FILE - Afghan Special Forces in Kabul, Afghanistan.
FILE - Afghan Special Forces stand during a graduation ceremony in Kabul, Afghanistan.

WASHINGTON - Inflicting yet another blow to Islamic State Khorasan Province (ISKP), the Afghan government said Tuesday that it had killed the group’s top judge, Abdullah Orakzai.

Some experts charge that while eliminating Orakzai and other top ISKP leaders in recent weeks will hurt the group in Afghanistan, it is unlikely to disrupt its ability to conduct deadly attacks on government forces and civilians.

Orakzai, originally from Pakistan’s Khyber Pashtunkhwa province, was a leading ISKP fighter in the Nazian and Achin districts of Nangarhar in eastern Afghanistan. As an ISKP judge, he was in charge of issuing decrees, including “the beheading of civilians and forced marriages for IS fighters,” according to the Afghan National Directorate of Security (NDS).

Colin Clarke, a senior fellow at the New York-based Soufan Center, said Orakzai was “an important person” but his removal is unlikely to bring about an immediate degradation of ISKP.

“IS Khorasan has cycled through so many tough leaders already that I have little faith that it is going to make lasting difference,” Clarke said, calling the Afghan government’s operation a "tactical maneuver."

In April, the Afghan government announced the capture of another ISKP leader, Aslam Farooqi, along with dozens of his fighters in Kandahar. In early August, the government said that it had killed the group’s intelligence chief, Asadullah Orakzai, in Jalalabad.

“Expecting that decapitation strikes targeting the leadership would have a strategic effect on the group is a mistake,” Clarke added.

ISKP was formed in January 2015 as the Islamic State branch active in eastern Afghanistan and northern Pakistan. Most of its members are estranged members of the Tehrik-i-Taliban Pakistan (TTP), according to experts.

In recent years, the group has suffered major setbacks, including the loss of its key pockets of territory and the removal of its top leadership.

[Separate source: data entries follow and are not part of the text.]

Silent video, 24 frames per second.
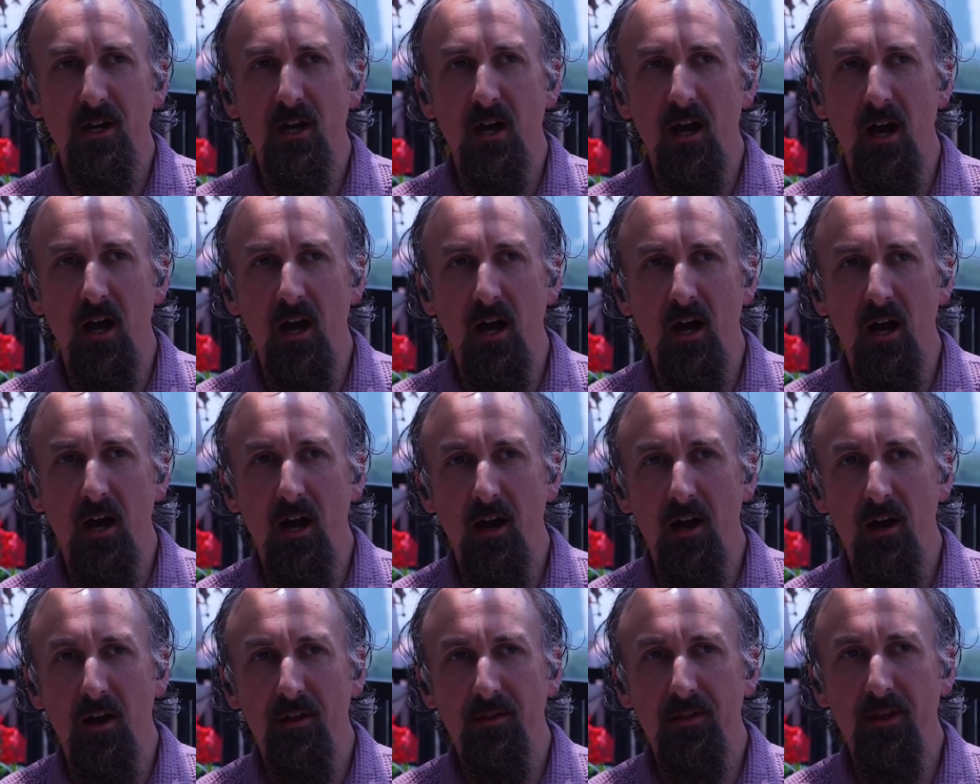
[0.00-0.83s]

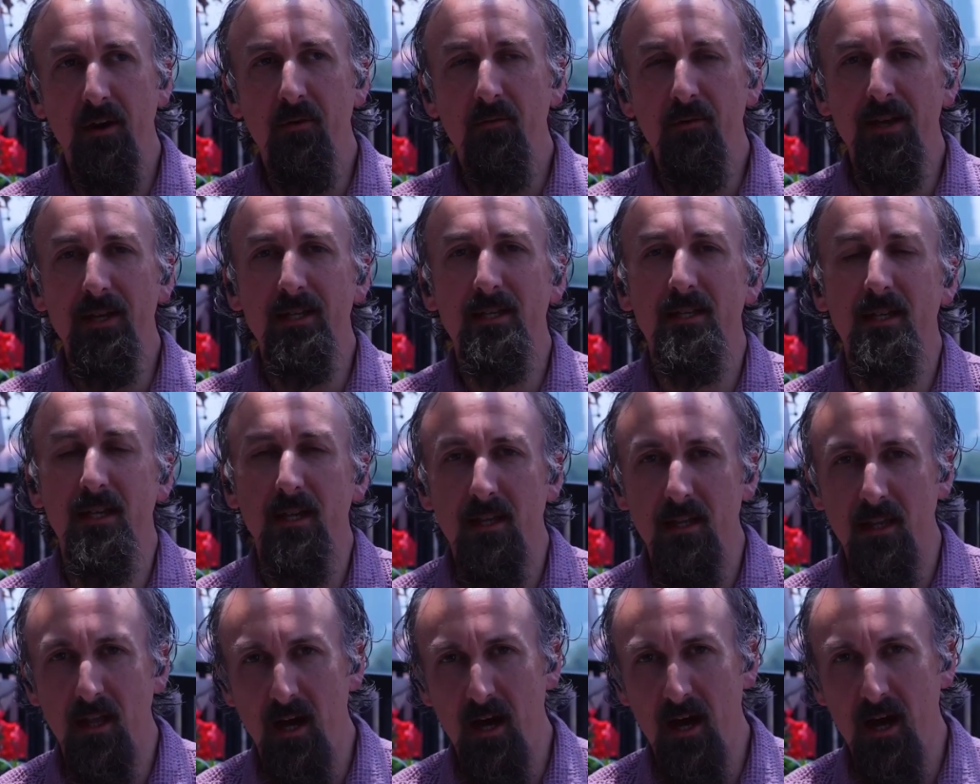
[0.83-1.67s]
that we see
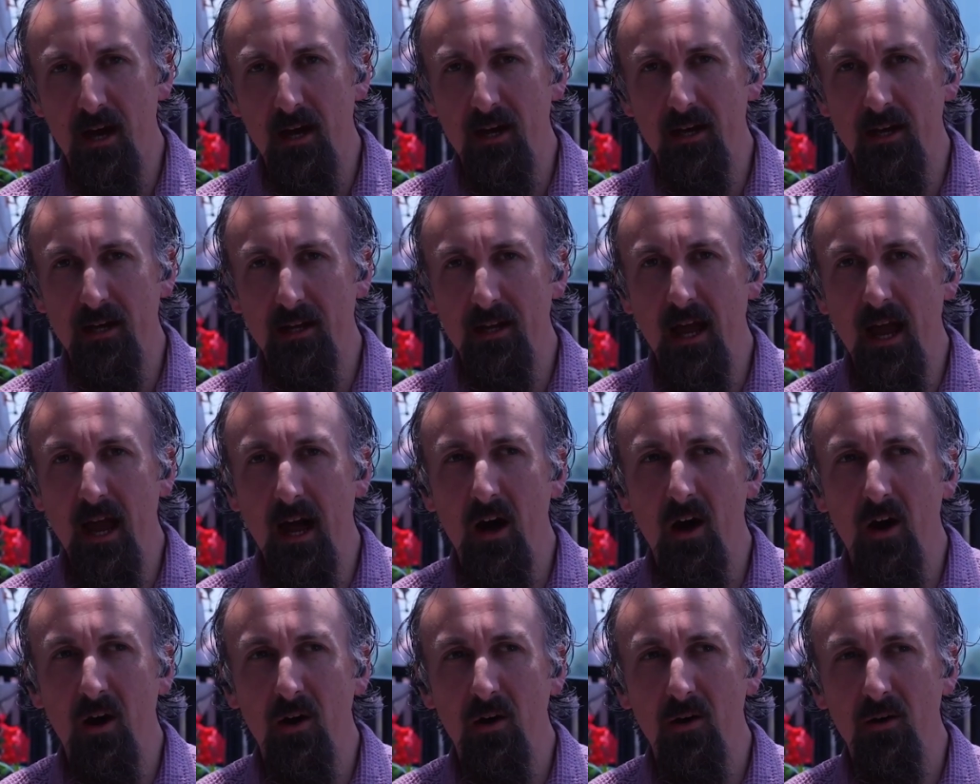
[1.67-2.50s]
a lot in
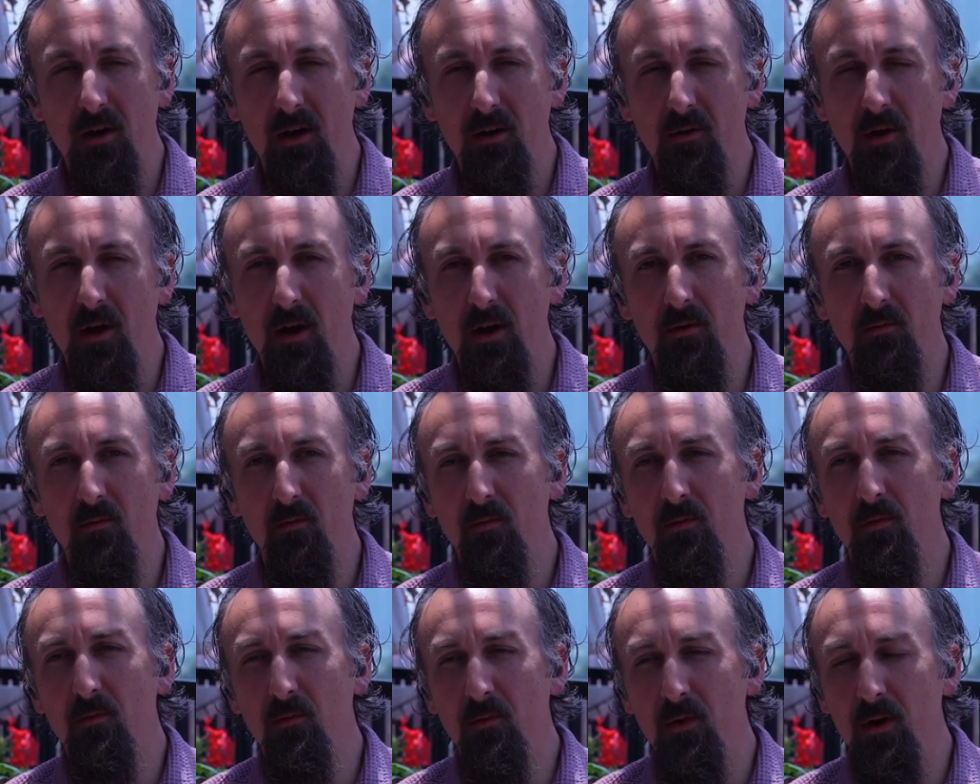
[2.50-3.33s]
how and
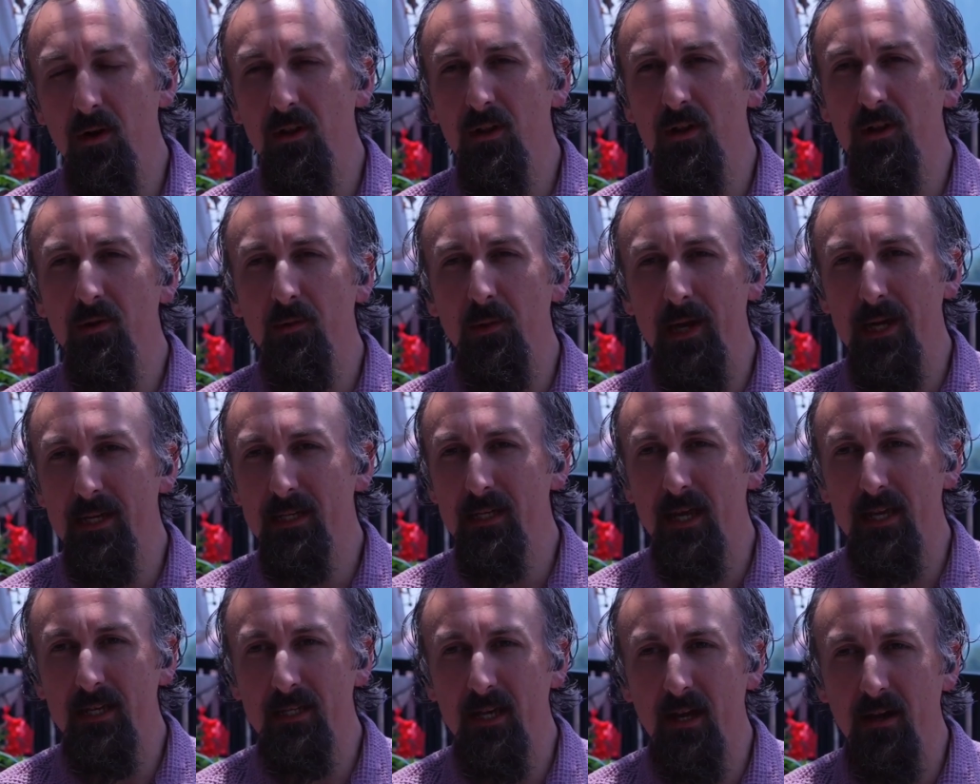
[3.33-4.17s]
one of the ways
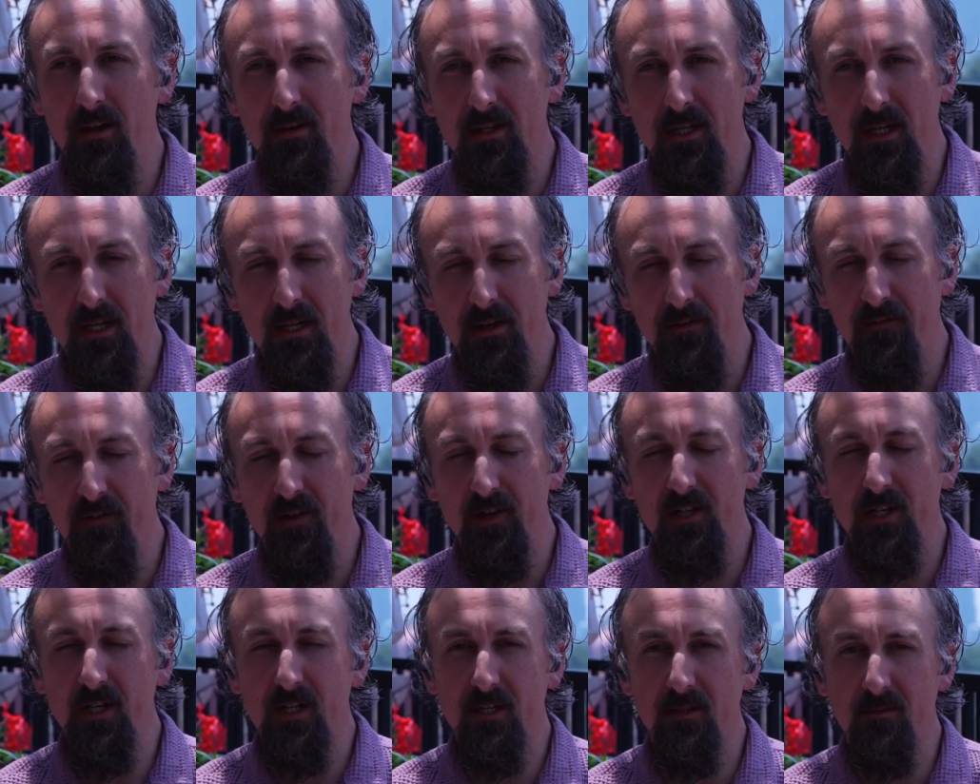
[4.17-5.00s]
ACE IoT
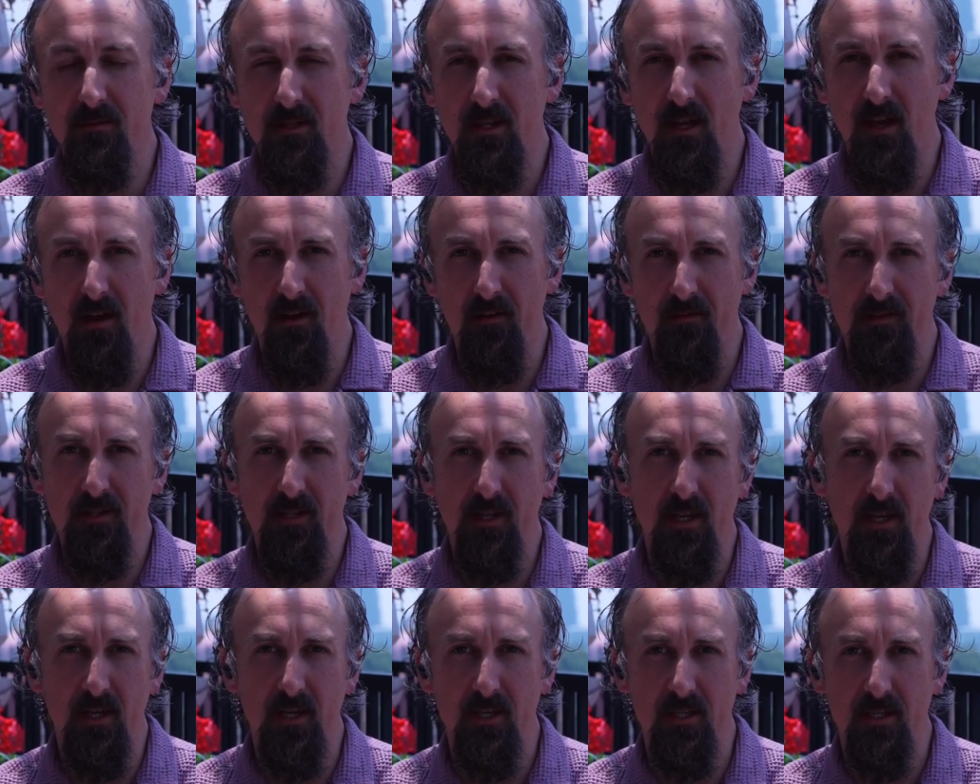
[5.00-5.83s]
differentiates themselves
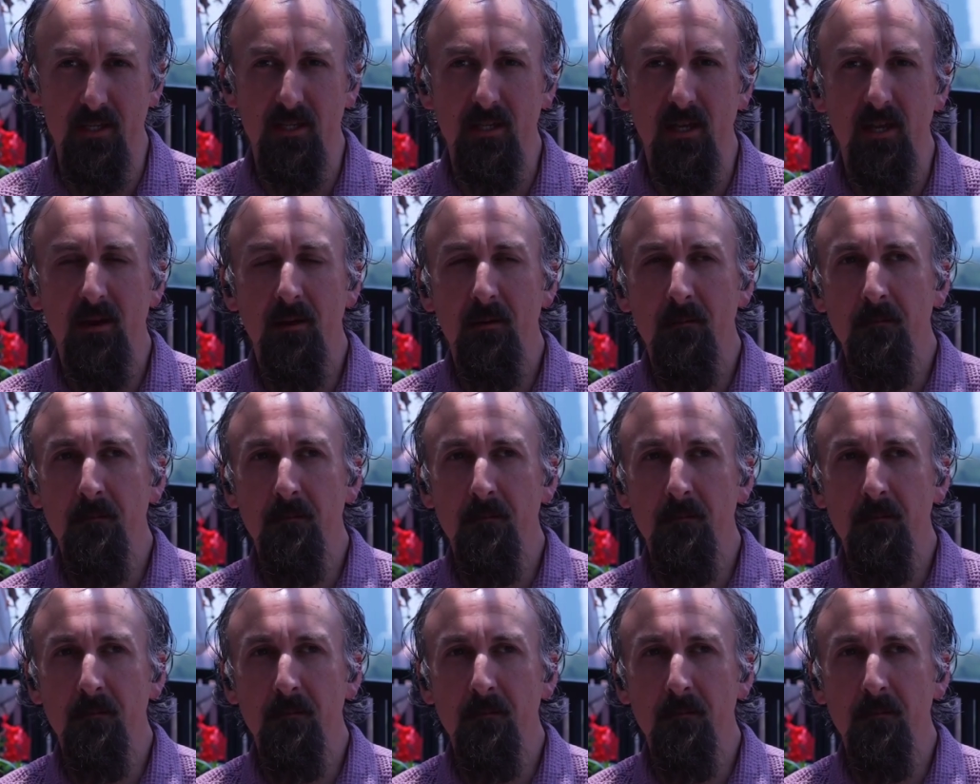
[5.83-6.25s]
is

When the group lost its main stronghold in Nangarhar province in November 2019, the Afghan government claimed the ISPK had been "obliterated."

However, experts say the group in recent months has gone mostly underground and adapted tactics to wage insurgency attacks against military and civilian targets.

A U.N. report in May 2020 said that ISKP still has the ability to attract new members, particularly among militants who oppose the recent U.S.-Taliban agreement. The report found that the group still has about 2,200 armed fighters in the South Asian country and remains capable of launching different attacks.

The group claimed responsibility for an ambush early this month on the Nangarhar provincial prison that lasted 20 hours and killed at least 30 people and wounded about 50.

The Afghan government has blamed the Taliban, particularly the Haqqani Network, for helping ISKP launch the attack.

Using another acronym for the Islamic State group, Nasir Kamawal, a member of the Nangarhar Provincial Council, told VOA the attack “showed that Daesh is not obliterated and they still have strong bases.”

Kamawal said ISKP maintains some bases in parts of Nangarhar.

Derailing the peace process

Some experts warn that ISKP, despite the pressure on its leadership, could increase its militant activity to stop future peace talks between the government in Kabul and the Taliban.

After an endorsement from the Loya Jirga, the Afghan traditional assembly, President Ashraf Ghani issued a decree August 10 to release the remaining 400 Taliban prisoners. The decision is seen as removing the final hurdle before starting peace negotiations with the Taliban.

Scott Smith, a senior expert for Afghanistan peace processes at the U.S. Institute of Peace in Washington, told VOA that ISKP has positioned itself as a spoiler during the peace efforts and remains a threat to the process because of its ability to conduct high-profile attacks.

“I think ISIS is going to be a problem if there is a peace process or if there isn't a peace process,” Smith added.

However, when the Afghan government and the Taliban are able to reach a peaceful settlement, “they would both be able to direct their resources to contain, eliminate or greatly constrain ISIS,” according to Smith.

Marine General Kenneth McKenzie, head of U.S. Central Command, speaks with U.S. troops while visiting Forward Operating Base Fenty in Jalalabad, Afghanistan, Sept. 9, 2019.

General Kenneth F. McKenzie Jr., commander of U.S. Central Command, told U.S. lawmakers in March that the Taliban operations against ISKP were “very effective.” He said the United States had provided “limited support” to the Taliban in those operations.

A Pentagon report in June said Washington had already shifted its focus to operations against ISKP and other terrorist groups since the Taliban announced a weeklong reduction in violence in February. It said U.S. forces target the Taliban only in defense of Afghan security forces.